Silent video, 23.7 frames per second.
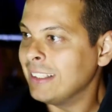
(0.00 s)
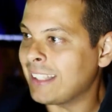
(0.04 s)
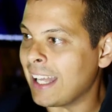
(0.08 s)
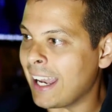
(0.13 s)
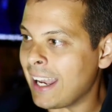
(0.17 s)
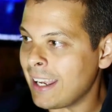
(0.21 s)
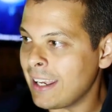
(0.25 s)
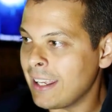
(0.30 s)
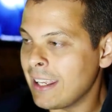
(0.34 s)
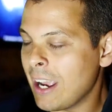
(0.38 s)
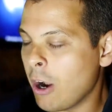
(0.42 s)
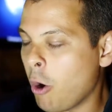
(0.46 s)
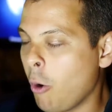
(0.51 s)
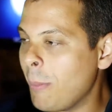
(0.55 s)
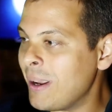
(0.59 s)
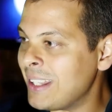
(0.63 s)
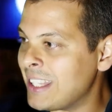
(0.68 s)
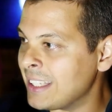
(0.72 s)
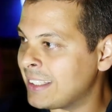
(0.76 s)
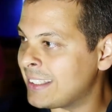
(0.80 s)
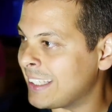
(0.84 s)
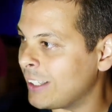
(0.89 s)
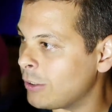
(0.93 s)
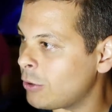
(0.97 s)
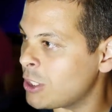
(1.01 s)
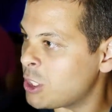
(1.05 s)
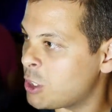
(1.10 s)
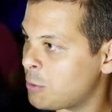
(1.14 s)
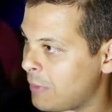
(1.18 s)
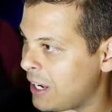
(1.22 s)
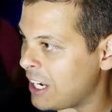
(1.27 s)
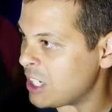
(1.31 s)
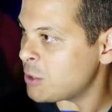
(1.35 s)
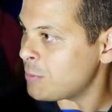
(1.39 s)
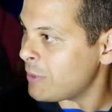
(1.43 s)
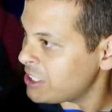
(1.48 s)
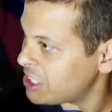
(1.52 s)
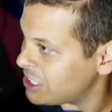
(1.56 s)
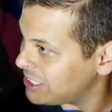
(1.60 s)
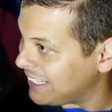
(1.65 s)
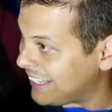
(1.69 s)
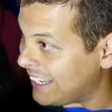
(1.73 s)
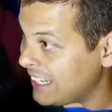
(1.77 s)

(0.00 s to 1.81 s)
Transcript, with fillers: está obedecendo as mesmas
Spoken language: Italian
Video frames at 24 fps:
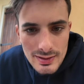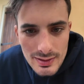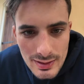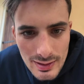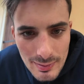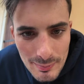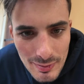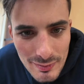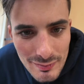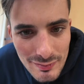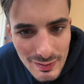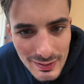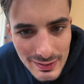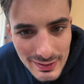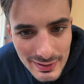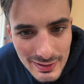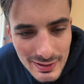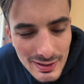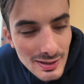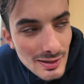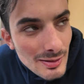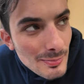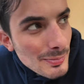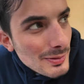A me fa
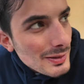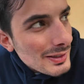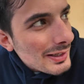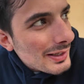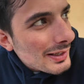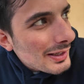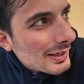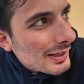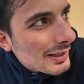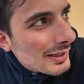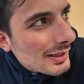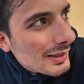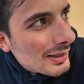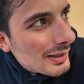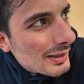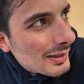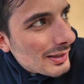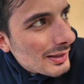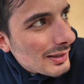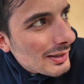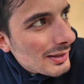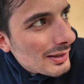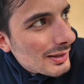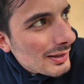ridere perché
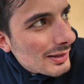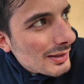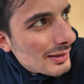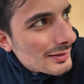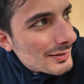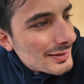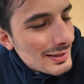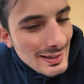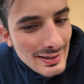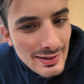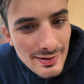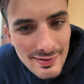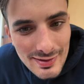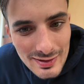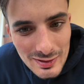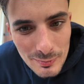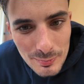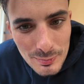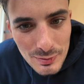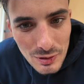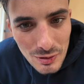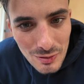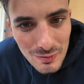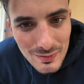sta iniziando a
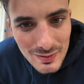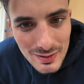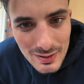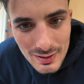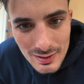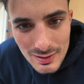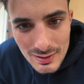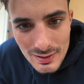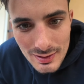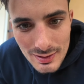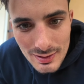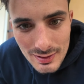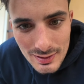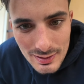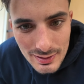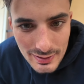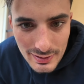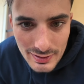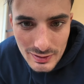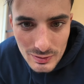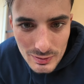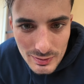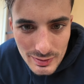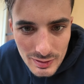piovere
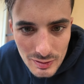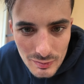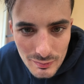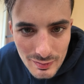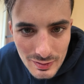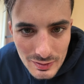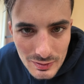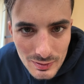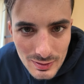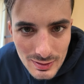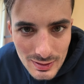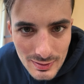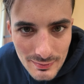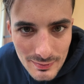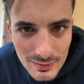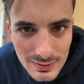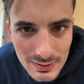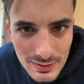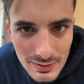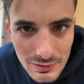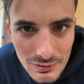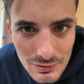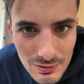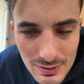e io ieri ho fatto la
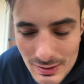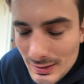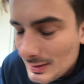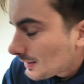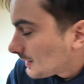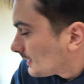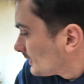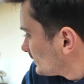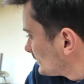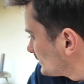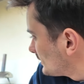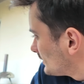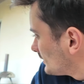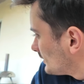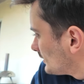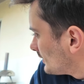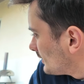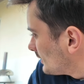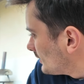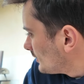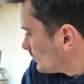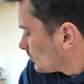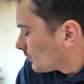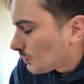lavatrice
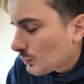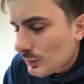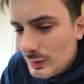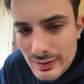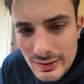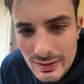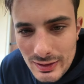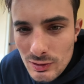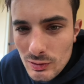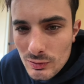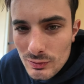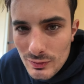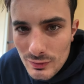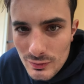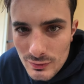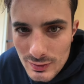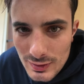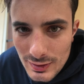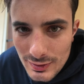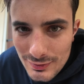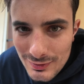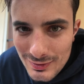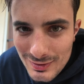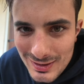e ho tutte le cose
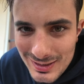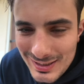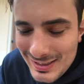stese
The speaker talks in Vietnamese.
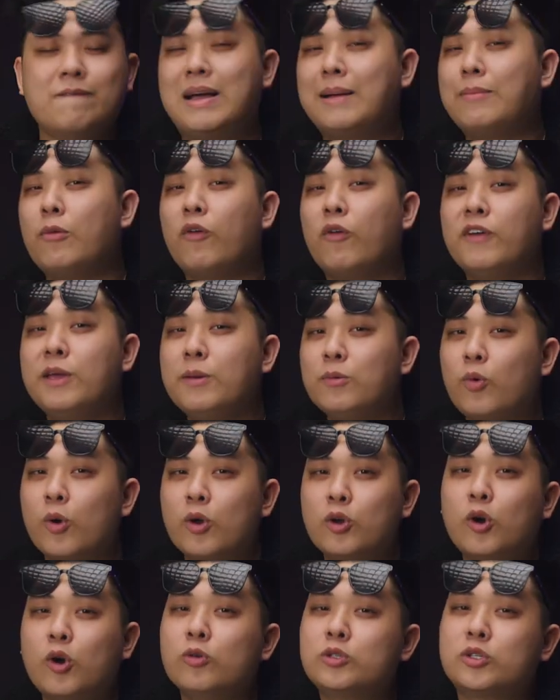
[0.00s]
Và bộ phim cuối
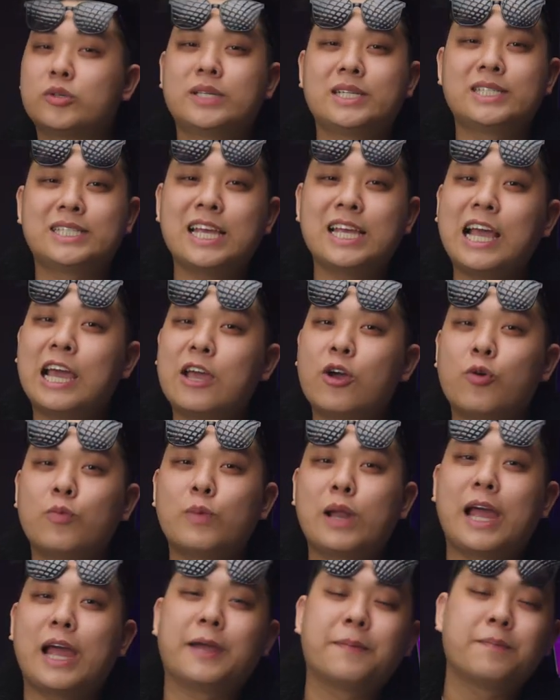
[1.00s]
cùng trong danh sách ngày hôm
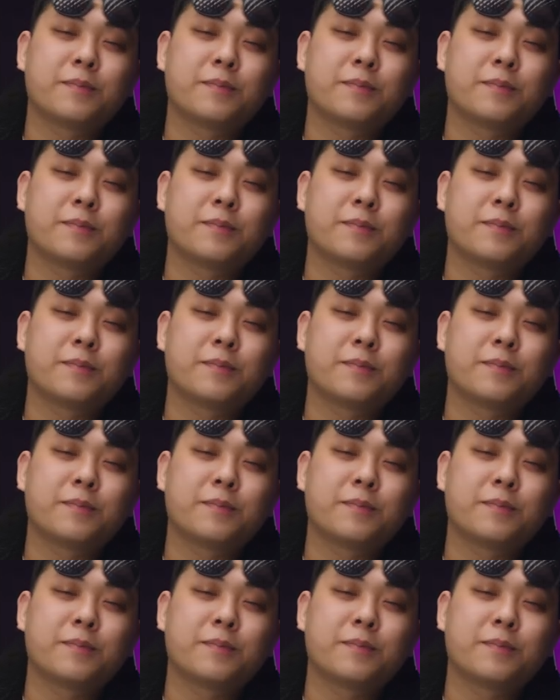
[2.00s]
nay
* * * *
§ **Goal of the exercise**
The output should consist of the records above, reproduced exactly, without pictures.

§ **Answer to the problem**
Silent video, 23.7 frames per second.
(0.00 s)
(0.04 s)
(0.08 s)
(0.13 s)
(0.17 s)
(0.21 s)
(0.25 s)
(0.30 s)
(0.34 s)
(0.38 s)
(0.42 s)
(0.46 s)
(0.51 s)
(0.55 s)
(0.59 s)
(0.63 s)
(0.68 s)
(0.72 s)
(0.76 s)
(0.80 s)
(0.84 s)
(0.89 s)
(0.93 s)
(0.97 s)
(1.01 s)
(1.05 s)
(1.10 s)
(1.14 s)
(1.18 s)
(1.22 s)
(1.27 s)
(1.31 s)
(1.35 s)
(1.39 s)
(1.43 s)
(1.48 s)
(1.52 s)
(1.56 s)
(1.60 s)
(1.65 s)
(1.69 s)
(1.73 s)
(1.77 s)

(0.00 s to 1.81 s)
Transcript, with fillers: está obedecendo as mesmas
Spoken language: Italian
Video frames at 24 fps:
A me fa
ridere perché
sta iniziando a
piovere
e io ieri ho fatto la
lavatrice
e ho tutte le cose
stese
The speaker talks in Vietnamese.
[0.00s]
Và bộ phim cuối
[1.00s]
cùng trong danh sách ngày hôm
[2.00s]
nay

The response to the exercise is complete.